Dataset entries
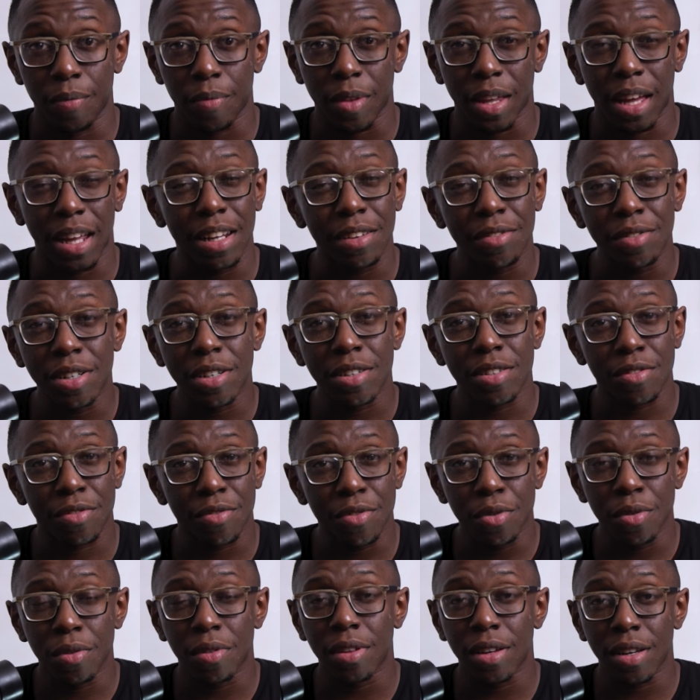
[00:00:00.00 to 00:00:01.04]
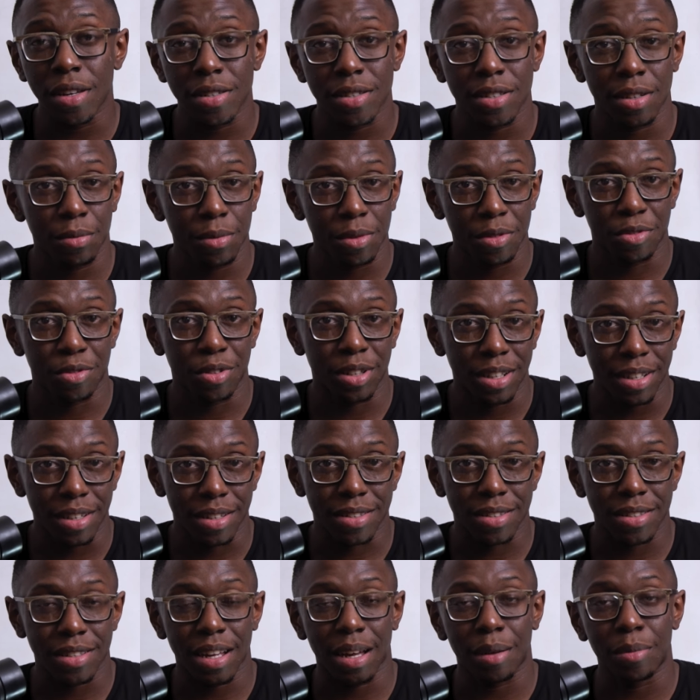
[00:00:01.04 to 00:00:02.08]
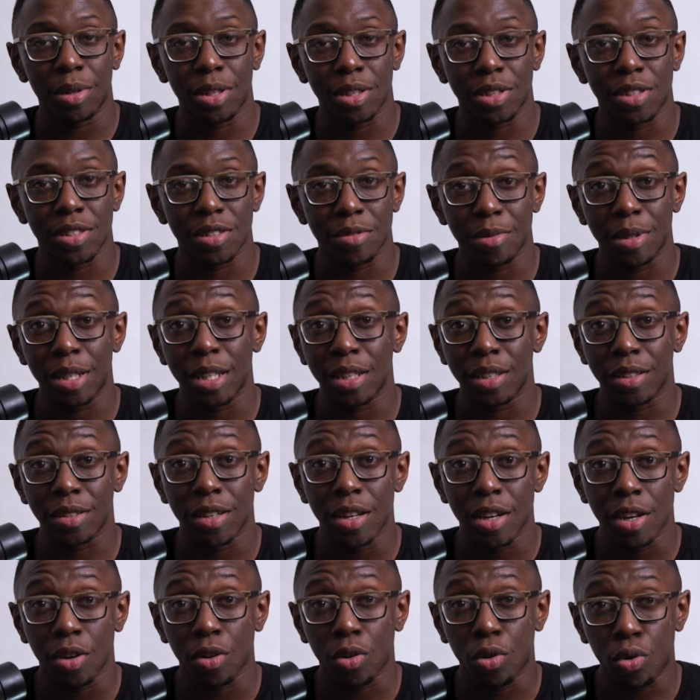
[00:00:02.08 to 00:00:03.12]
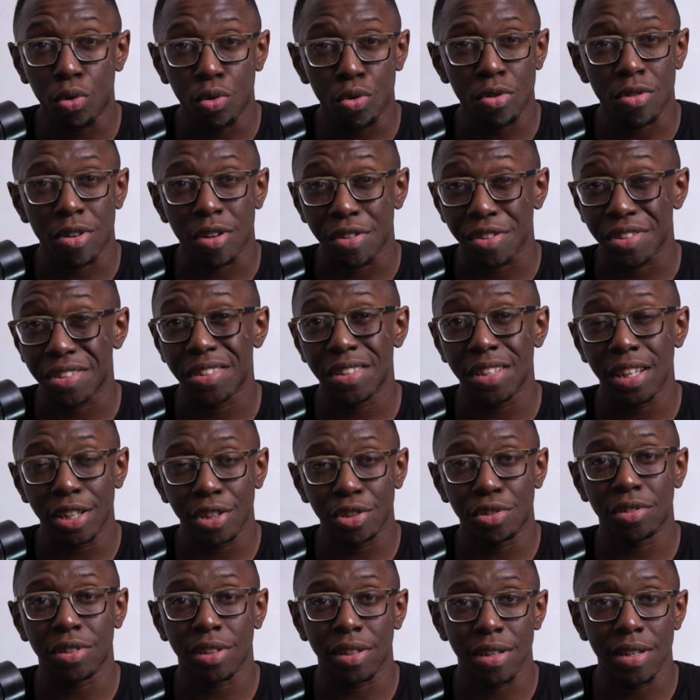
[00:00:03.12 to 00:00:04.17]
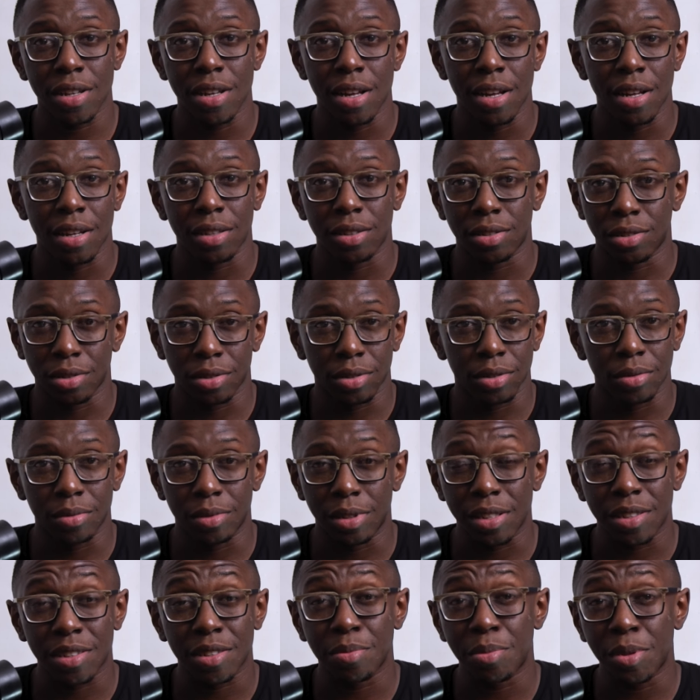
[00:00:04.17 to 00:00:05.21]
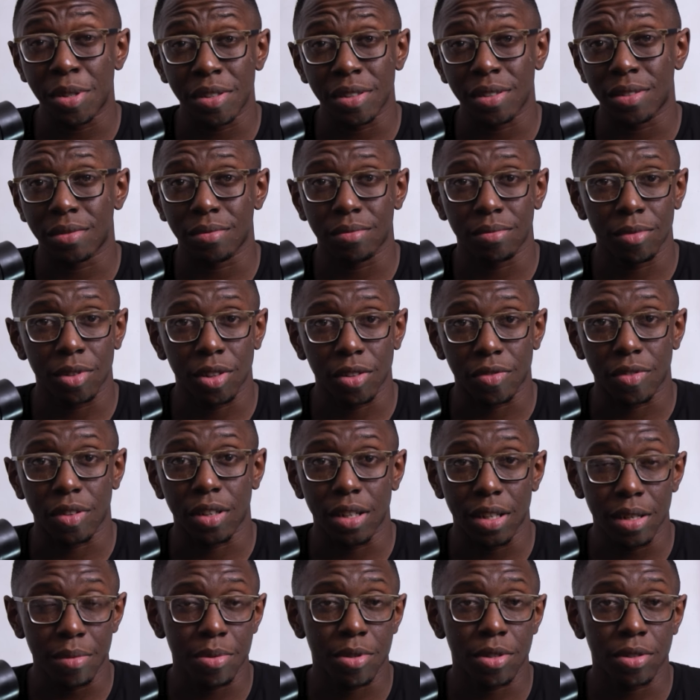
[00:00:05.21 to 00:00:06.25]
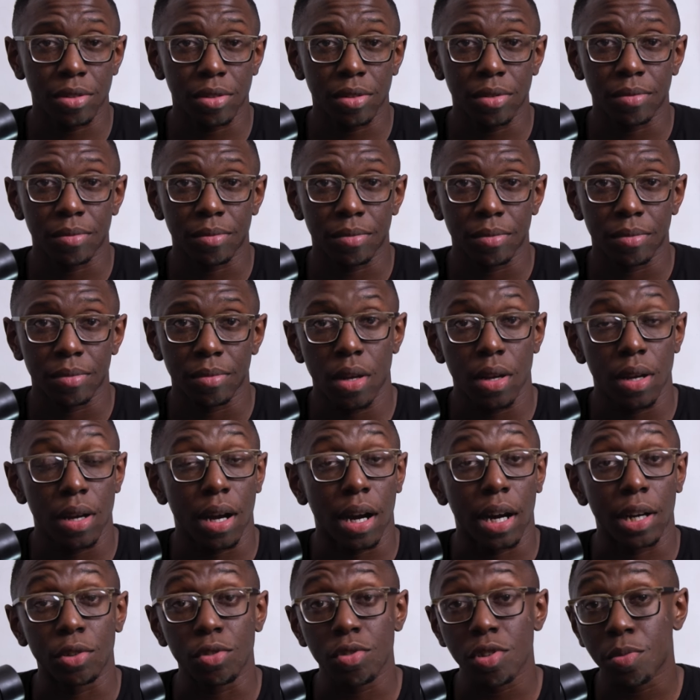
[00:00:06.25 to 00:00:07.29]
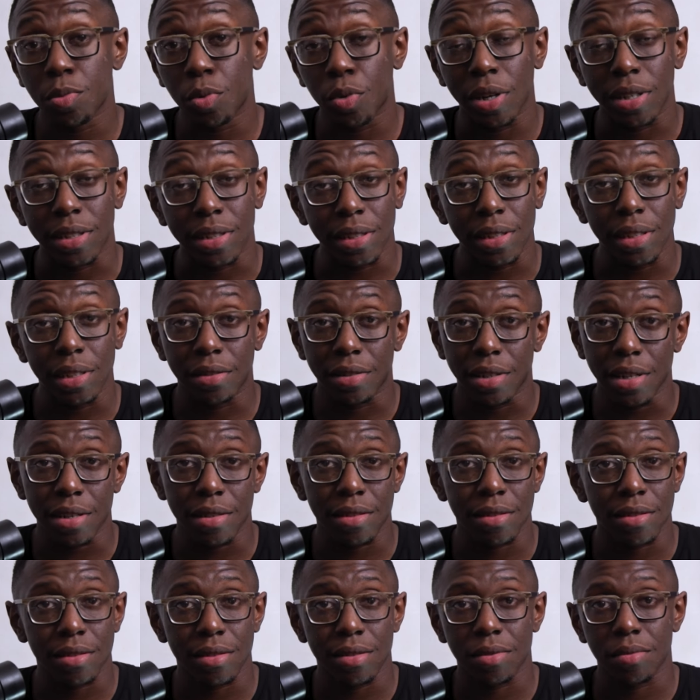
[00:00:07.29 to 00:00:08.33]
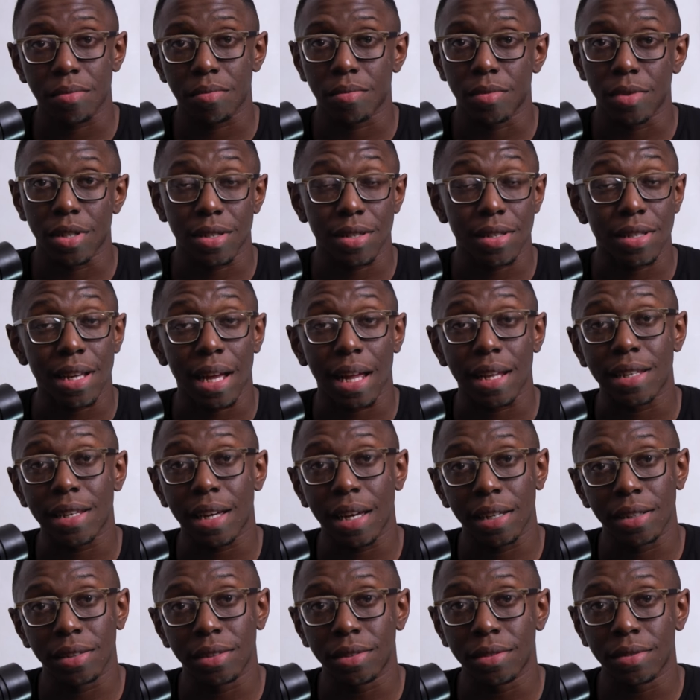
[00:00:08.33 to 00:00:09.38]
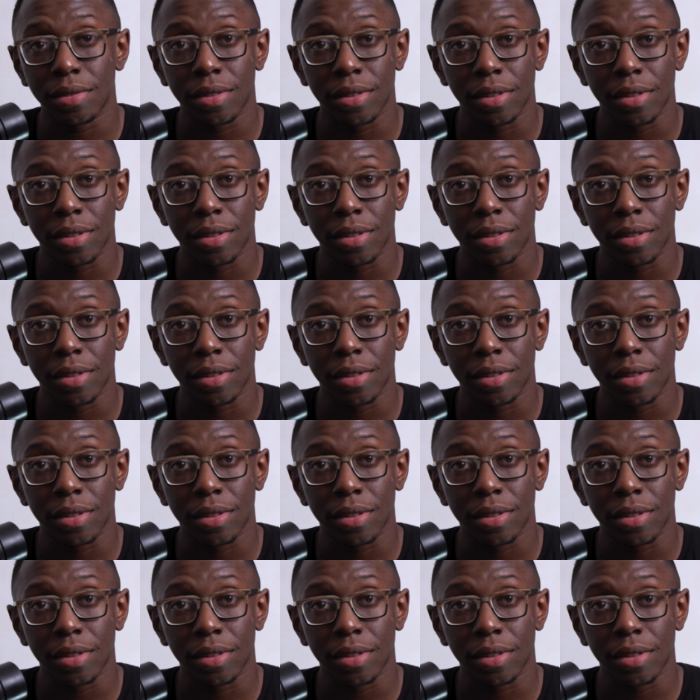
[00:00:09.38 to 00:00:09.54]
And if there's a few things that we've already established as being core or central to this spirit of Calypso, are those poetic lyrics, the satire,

- [PROBLEM TO WORK ON]
Only the lines above from the one containing "[00:00:04.17 to 00:00:05.21]" through the one containing "[00:00:08.33 to 00:00:09.38]" should be returned, verbatim and inclusive, with pictures excluded.

- [EXPECTED ANSWER]
[00:00:04.17 to 00:00:05.21]
[00:00:05.21 to 00:00:06.25]
[00:00:06.25 to 00:00:07.29]
[00:00:07.29 to 00:00:08.33]
[00:00:08.33 to 00:00:09.38]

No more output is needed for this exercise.